While I came to understand much about Gloucester, its working waterfront, networks, and mythology during this period of physical separation, I also learned that there is important sensory information anchored in the place itself that cannot be conveyed virtually and that there are groups in the community that cannot be reached digitally. For example, I was eager to connect with the fishing community to learn about their individual and deeply human experiences; the type of experiences that are too subtle to be captured in a film or a book yet integral to understanding the web of life in their community; I needed answers to questions like: “What does the place smell like? What does the air feel like? How do people move in their environments? Why do they move as they do? How do they deal with adverse and complicated circumstances in daily life?” And for my art to be truly resonant with the people of Gloucester, I needed to find my answers on the ground.
To establish relationships with groups in the community that were difficult to reach via email or phone, it was important that I showed up and that I showed up humbly, conscious that I was a guest in this tight knit community. And I needed to hear from members of these groups directly in person in order to truly understand what experiences would be meaningful to their specific history and circumstances. This need for direct presence underscores an important difference between making art with rather than about a group within a community, the latter of which might have been accomplished through strictly online research. Truly inclusive art asks me as the artist to expand and revise my thinking by carefully listening and demonstrating respectful curiosity, qualities of meaningful inquiry encouraged and consistently underscored by NEFA’s Public Art Learning Fund. By thoroughly documenting my process and findings, partly as a consequence of this grant, I was able to create a roadmap that will serve as an outline for my future practice, and that may be of benefit to other artists as well.
This past May, after more than four years of research and building connections in Gloucester MA, The Net Works, a multi-sensory art installation, premiered in a seafood processing plant on Gloucester’s working waterfront. This project, built with a team of 12, was a manifestation of a true collaboration of fishermen and artists.
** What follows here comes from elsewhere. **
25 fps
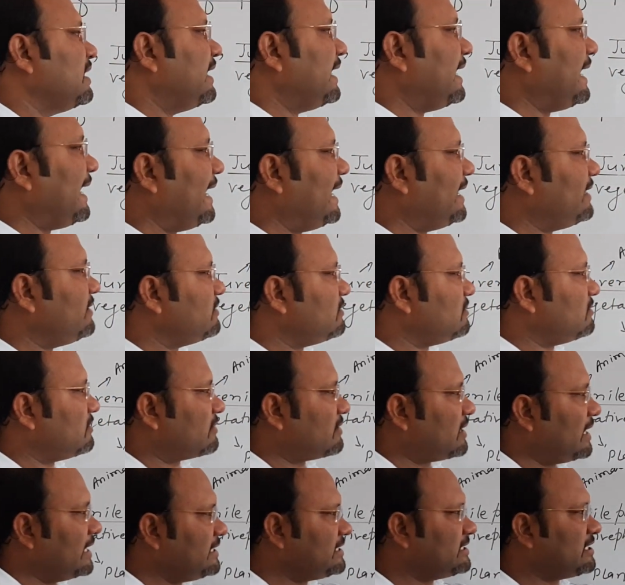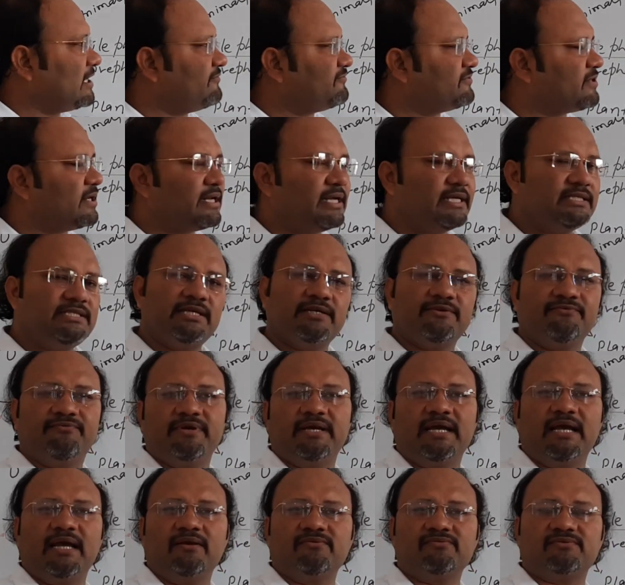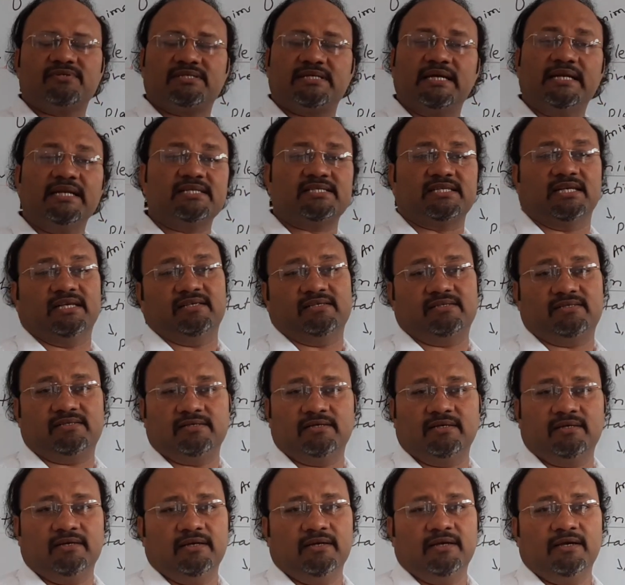and right after aging we have senescence,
In addition, more than 60 people, including businesses, ship captains and families, both locally and some from my home community, lent their support for The Net Works installation. During the three weekends The Net Works was open, over 1200 people experienced The Net Works, a multi-sensory installation that invited visitors into the tender human moments at the heart of Gloucester’s fishing community. The project received additional funding from the Vermont Arts Council, The Bruce J Anderson Foundation, The Prometheus Circle of The Manship Artists Residency and Awesome Gloucester, a local non-profit supporting arts and culture in Gloucester, MA. Additional in-kind support for the project was provided by Intershell and Peter Waxdall.
The culmination of this project is a result of that moment of pause for reflection and learning that the Public Art Learning Fund provided four years ago. The final outcome was a community-driven and community-supported installation that I hope will lay the groundwork for many future public art collaborations.